The Insider, Jan. 21 

Teacher-board conflict

Marty Nix, president of the Pulaski Association of Classroom Teachers, said this week that Tim Clark, president of the Pulaski County School Board, had wrongfully omitted a $1,000 campaign contribution from PACT on his 2008 campaign finance report. Clark, who was out of town on family business, said that he'd look into the matter when he returned, and “If there was a mistake, I'll correct it.” He said he'd need to know the number of the alleged PACT check. PACT endorsed Clark in 2008, but he and the teachers have since fallen out. The School Board voted last month to end recognition of PACT as a bargaining agent for the district's teachers.

Nix made other accusations against Clark this week. For one, she said he'd asked her to raise money from teachers for a Clark campaign against state Rep. Ed Garner of Maumelle. Clark said that was “a blatant lie.” Clark said of PACT criticism of School Board members, “They're trying to ruin our lives.” PACT contends that it has a valid contract with the School Board despite the Board's action last month. A hearing is scheduled March 8 in Pulaski Circuit Court.


Smart money?

Republican Tim Griffin, the former Karl Rove political hatchet man who hopes to win the Second Congressional District seat, happily announced that investments tycoon Warren Stephens of Little Rock would lead his fund-raising efforts. Where Stephens' money goes, the money of his minions follows, so it can't hurt Griffin. But how's Stephens as a political picker?

The website followthemoney.org provides some information. Stephens and his wife Harriet gave money to a variety of individual candidacies for state office in 2006 and 2008 cycles — candidates for governor in Ohio and Colorado, candidates for attorney general and lieutenant governor in New York and Arkansas candidates for state legislature (Kelly Eichler), attorney general (Paul Suskie) and state treasurer (Mac Campbell). Every single one of them was a loser. Stephens did contribute to one winning candidate — an unopposed candidate for Arkansas Supreme Court, Robert Brown. He was active on the national level, too, with contributions to about a dozen federal candidates in election cycles since 2006, about evenly split on winners and losers. He was also bipartisan. Most of the wins came thanks to Democrats, putative or otherwise — Sens. Joe Lieberman and Mark Pryor and Reps. Marion Berry and Mike Ross. Noted: Stephens has also poured the maximum into Democratic Sen. Blanche Lincoln's re-election campaign.

Our gal in NYC

We're shameless homers for Ashlie Atkinson, the Pulaski Academy grad and former Arkansas Times intern who's working as an actress in New York. Her current role as Phoebe in the highly praised “As You Like It,” directed by Sam Mendes at the Brooklyn Academy of Music, earned her a big personality profile in Playbill, the theater magazine (on-line at playbill.com). The show runs at BAM through March 13.

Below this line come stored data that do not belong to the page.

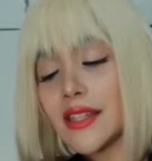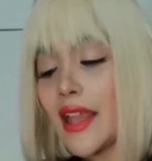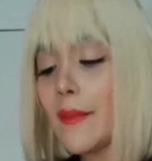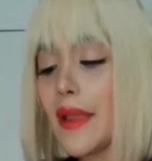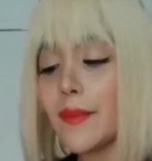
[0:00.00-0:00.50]
and
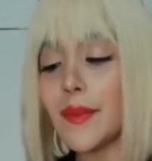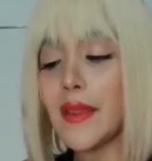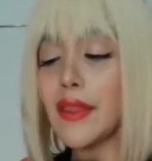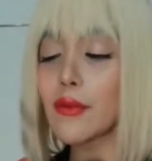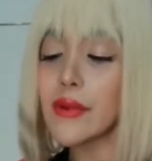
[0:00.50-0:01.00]
that might
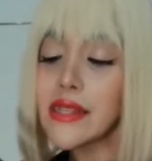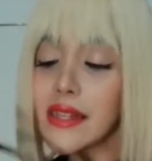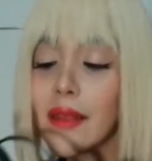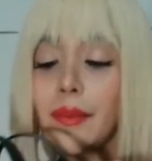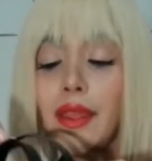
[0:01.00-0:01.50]
be the
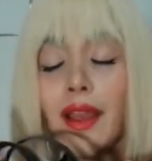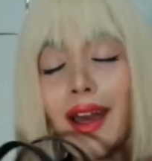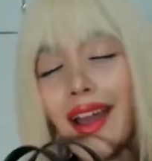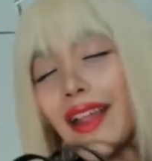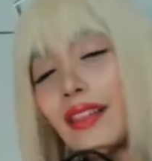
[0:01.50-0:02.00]
reasoning
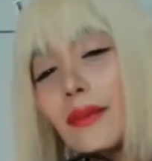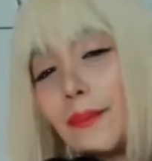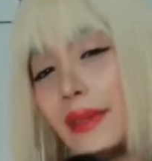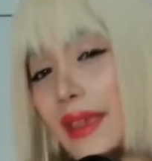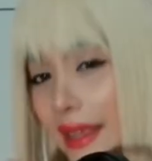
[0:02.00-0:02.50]
behind the
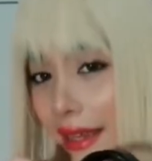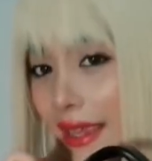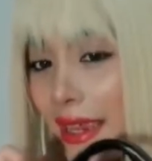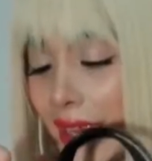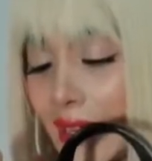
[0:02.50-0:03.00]

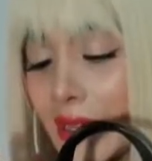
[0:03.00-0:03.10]
peeling.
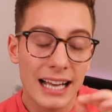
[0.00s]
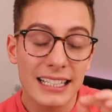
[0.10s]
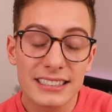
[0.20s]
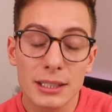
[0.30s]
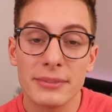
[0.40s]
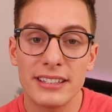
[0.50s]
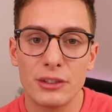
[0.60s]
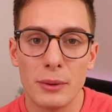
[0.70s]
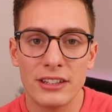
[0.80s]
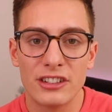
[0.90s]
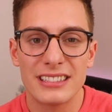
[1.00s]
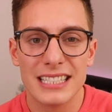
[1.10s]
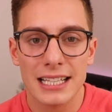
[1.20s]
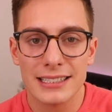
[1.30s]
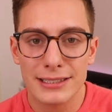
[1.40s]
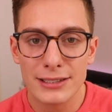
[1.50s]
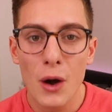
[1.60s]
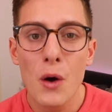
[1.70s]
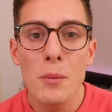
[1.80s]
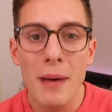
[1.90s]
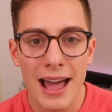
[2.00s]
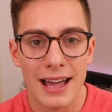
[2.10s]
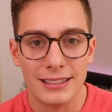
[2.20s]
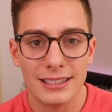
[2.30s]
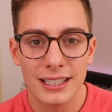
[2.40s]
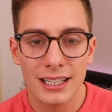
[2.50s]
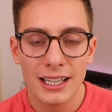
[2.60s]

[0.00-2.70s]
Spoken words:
And in some situations, it gets so bad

Who knew that Atkinson  made three music videos for MTV as Chunky Pam, a plus-size, white girl rap star from New Jersey. That she'd had two roles in Law and Order episodes? That her audition song is a bumping and grinding “When You're Good to Mama.” Or that she changed the spelling of her first name in sixth grade from Ashley because she knew too many Ashleys? Her plus-size personality shines throughout the Playbill interview. Check it out.